DATASET ENTRIES: Begin

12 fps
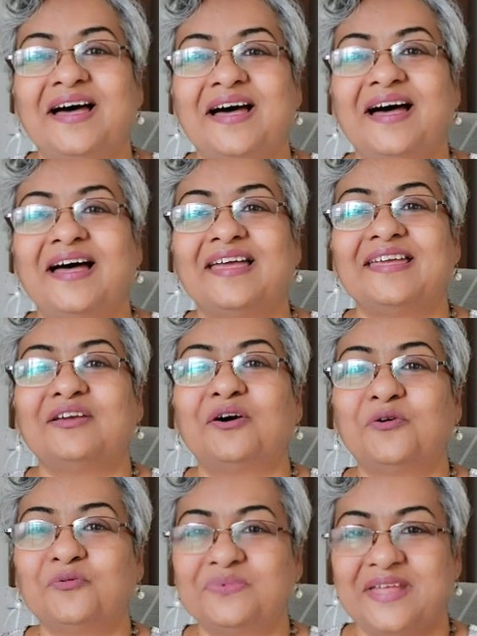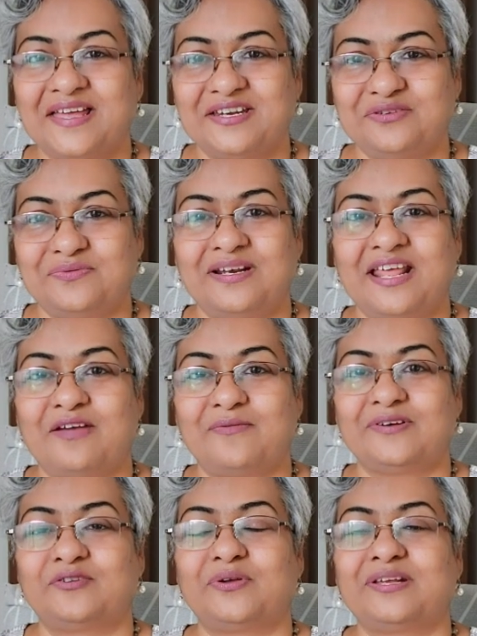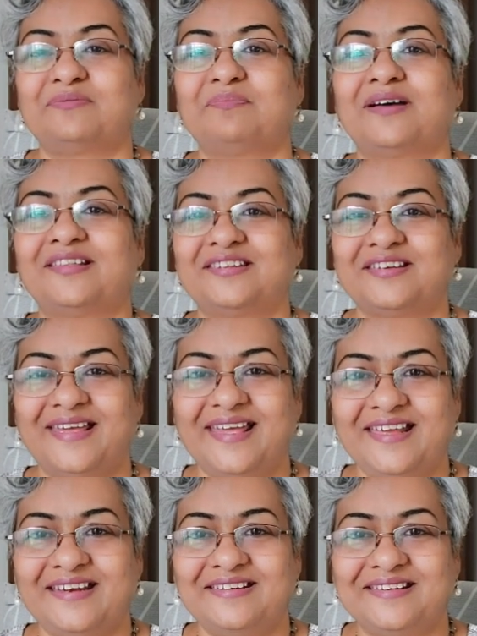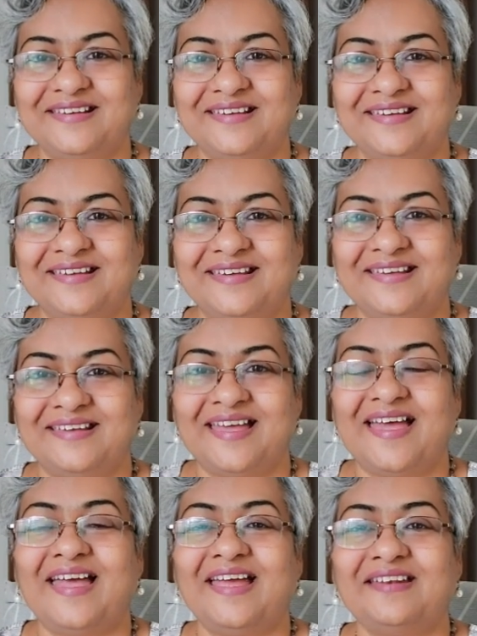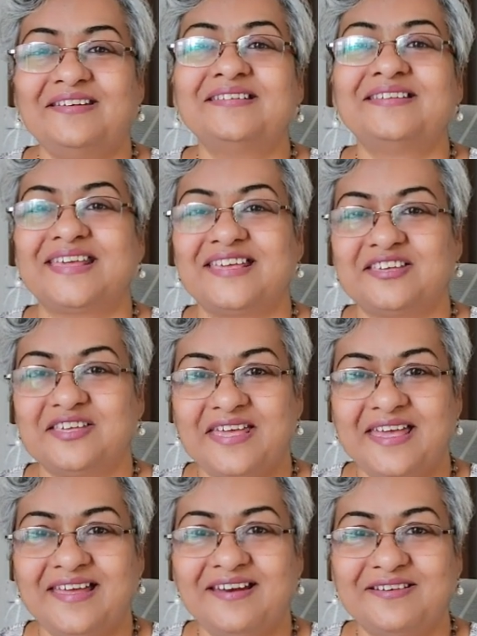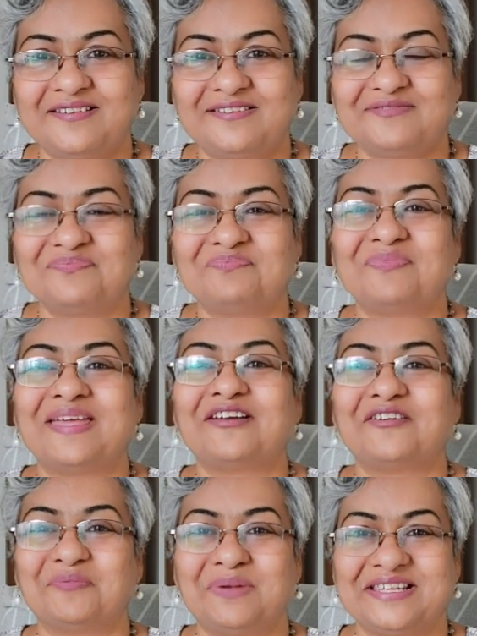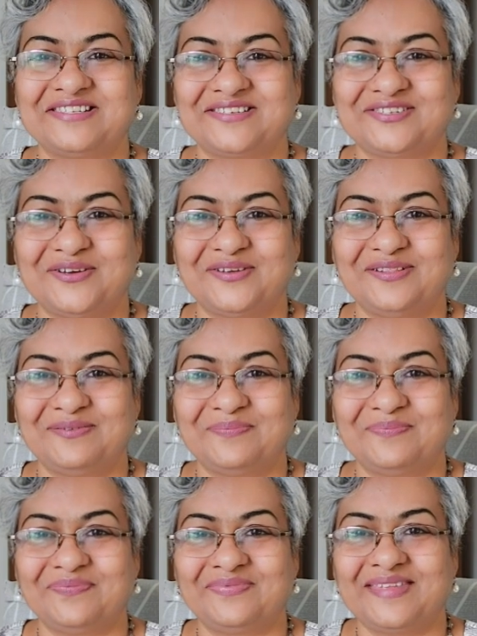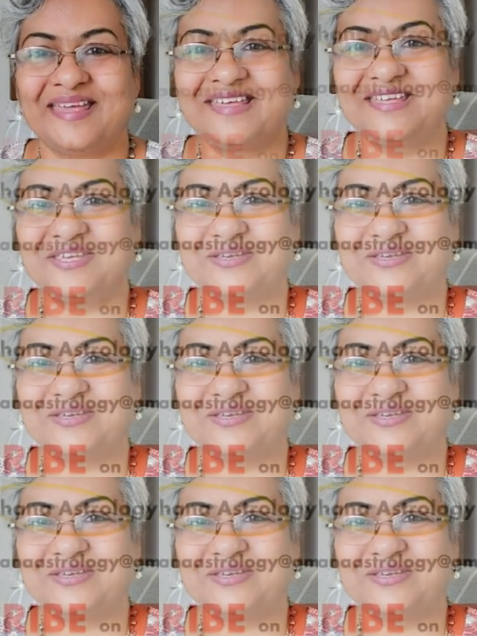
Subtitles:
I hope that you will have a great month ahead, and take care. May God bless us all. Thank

DATASET ENTRIES: End
DATASET ENTRIES: Begin

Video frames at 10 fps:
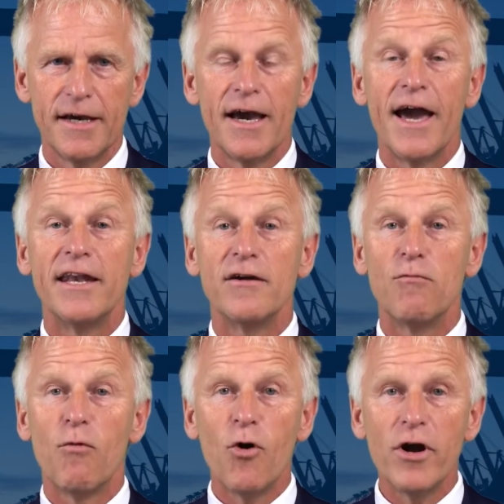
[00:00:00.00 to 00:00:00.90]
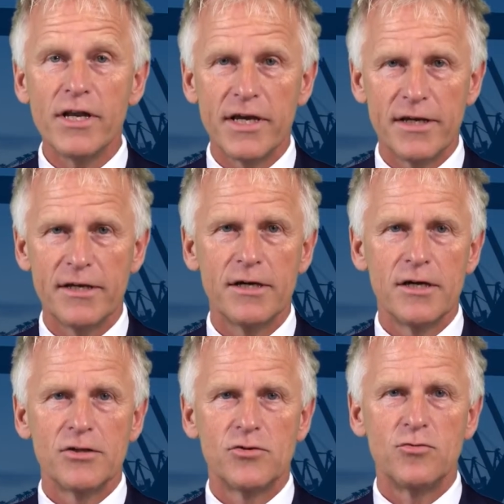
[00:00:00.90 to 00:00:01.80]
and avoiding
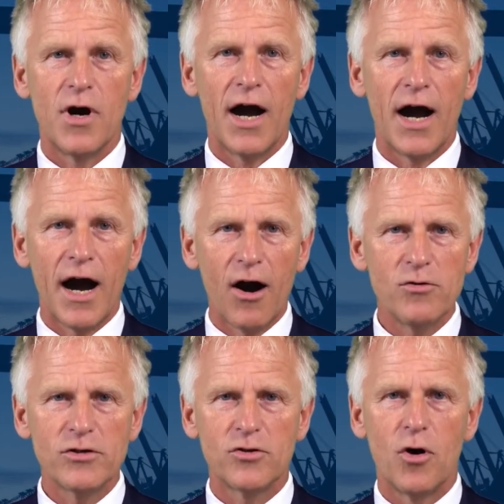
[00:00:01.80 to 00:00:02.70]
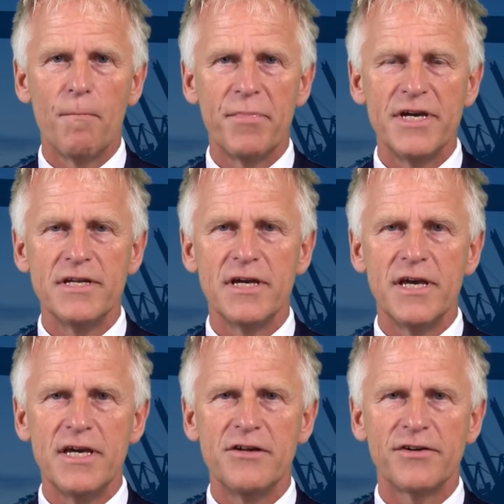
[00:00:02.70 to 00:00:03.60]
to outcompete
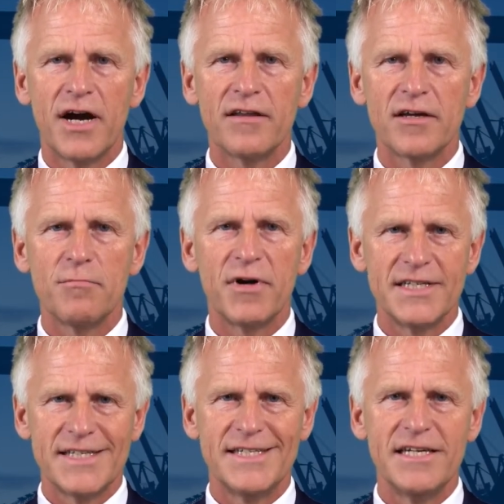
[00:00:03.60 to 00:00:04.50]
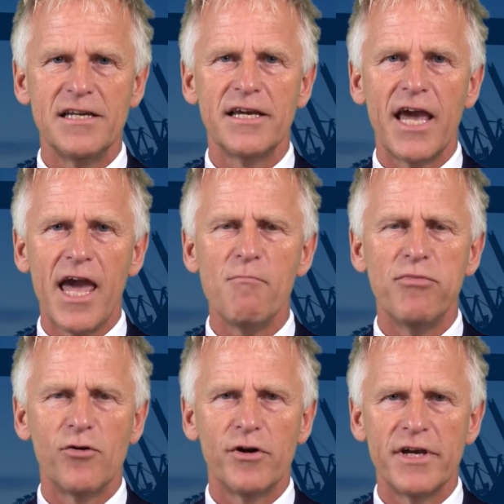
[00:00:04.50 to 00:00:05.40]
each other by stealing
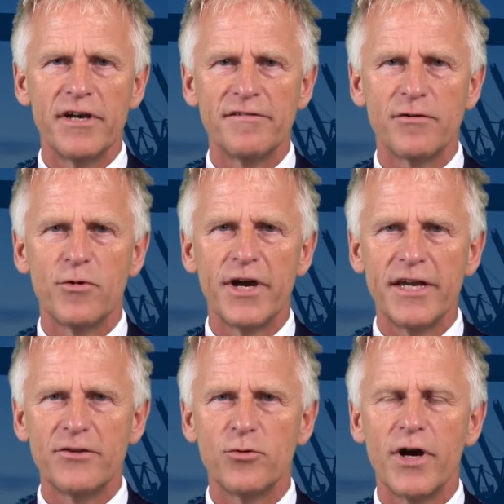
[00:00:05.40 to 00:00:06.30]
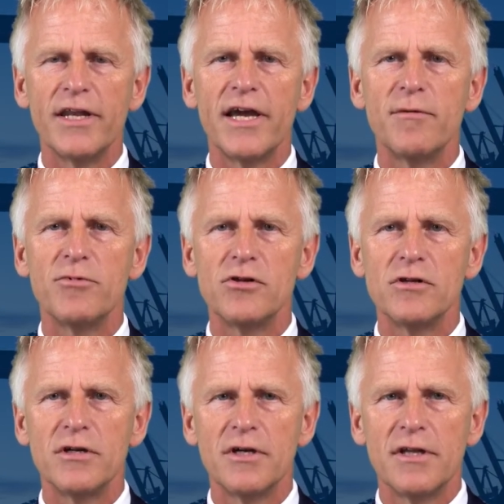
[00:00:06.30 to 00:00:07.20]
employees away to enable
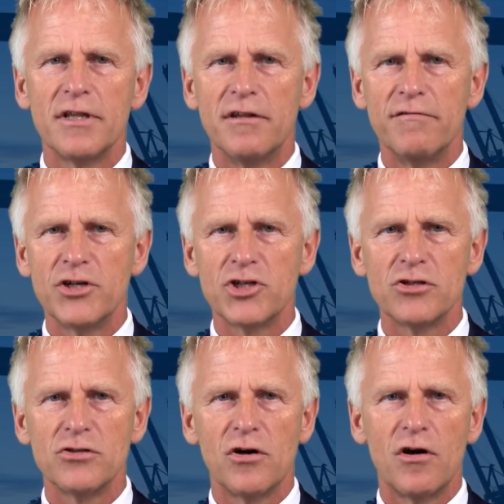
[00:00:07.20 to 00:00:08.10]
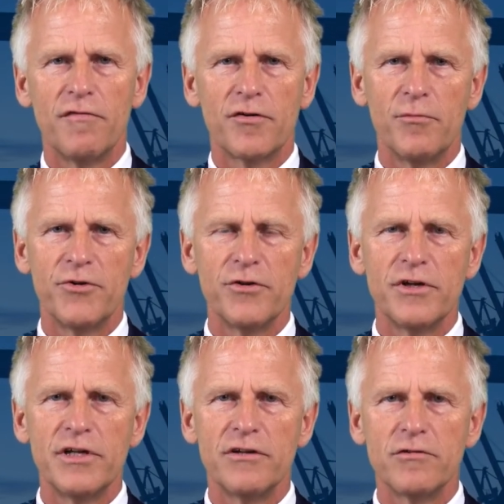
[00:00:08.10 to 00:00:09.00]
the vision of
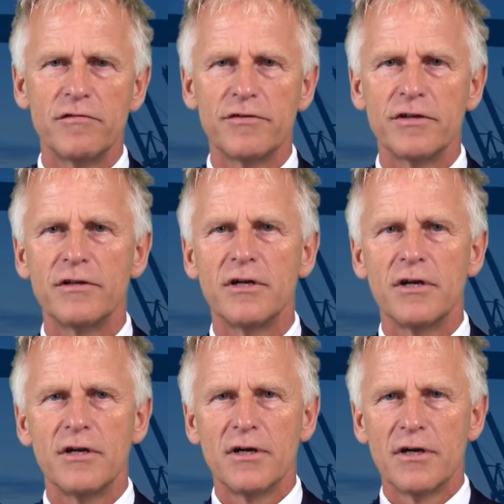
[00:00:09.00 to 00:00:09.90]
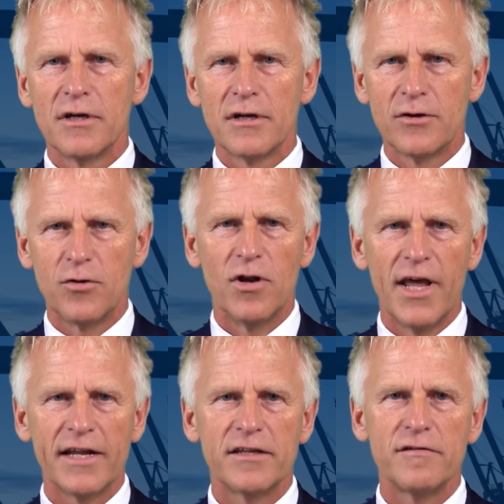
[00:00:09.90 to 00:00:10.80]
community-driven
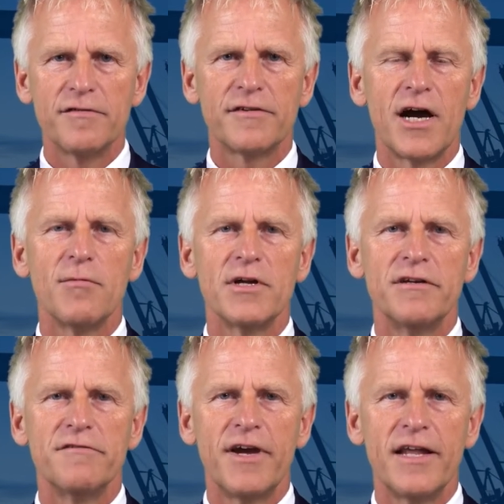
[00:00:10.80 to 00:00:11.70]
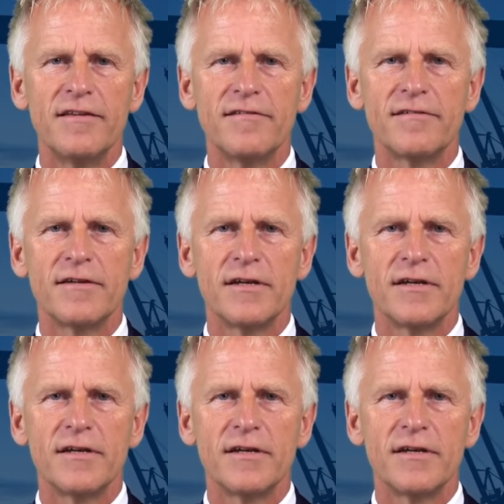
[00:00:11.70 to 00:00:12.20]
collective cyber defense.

DATASET ENTRIES: End

→ **WORK ITEM**
Your task is to copy only the lines above starting at the one containing "[00:00:04.50 to 00:00:05.40]" and ending at the one containing "[00:00:10.80 to 00:00:11.70]". Copy them exactly, both ends included, and omit the pictures.

→ **SOLUTION TO THIS PROBLEM**
[00:00:04.50 to 00:00:05.40]
each other by stealing
[00:00:05.40 to 00:00:06.30]
[00:00:06.30 to 00:00:07.20]
employees away to enable
[00:00:07.20 to 00:00:08.10]
[00:00:08.10 to 00:00:09.00]
the vision of
[00:00:09.00 to 00:00:09.90]
[00:00:09.90 to 00:00:10.80]
community-driven
[00:00:10.80 to 00:00:11.70]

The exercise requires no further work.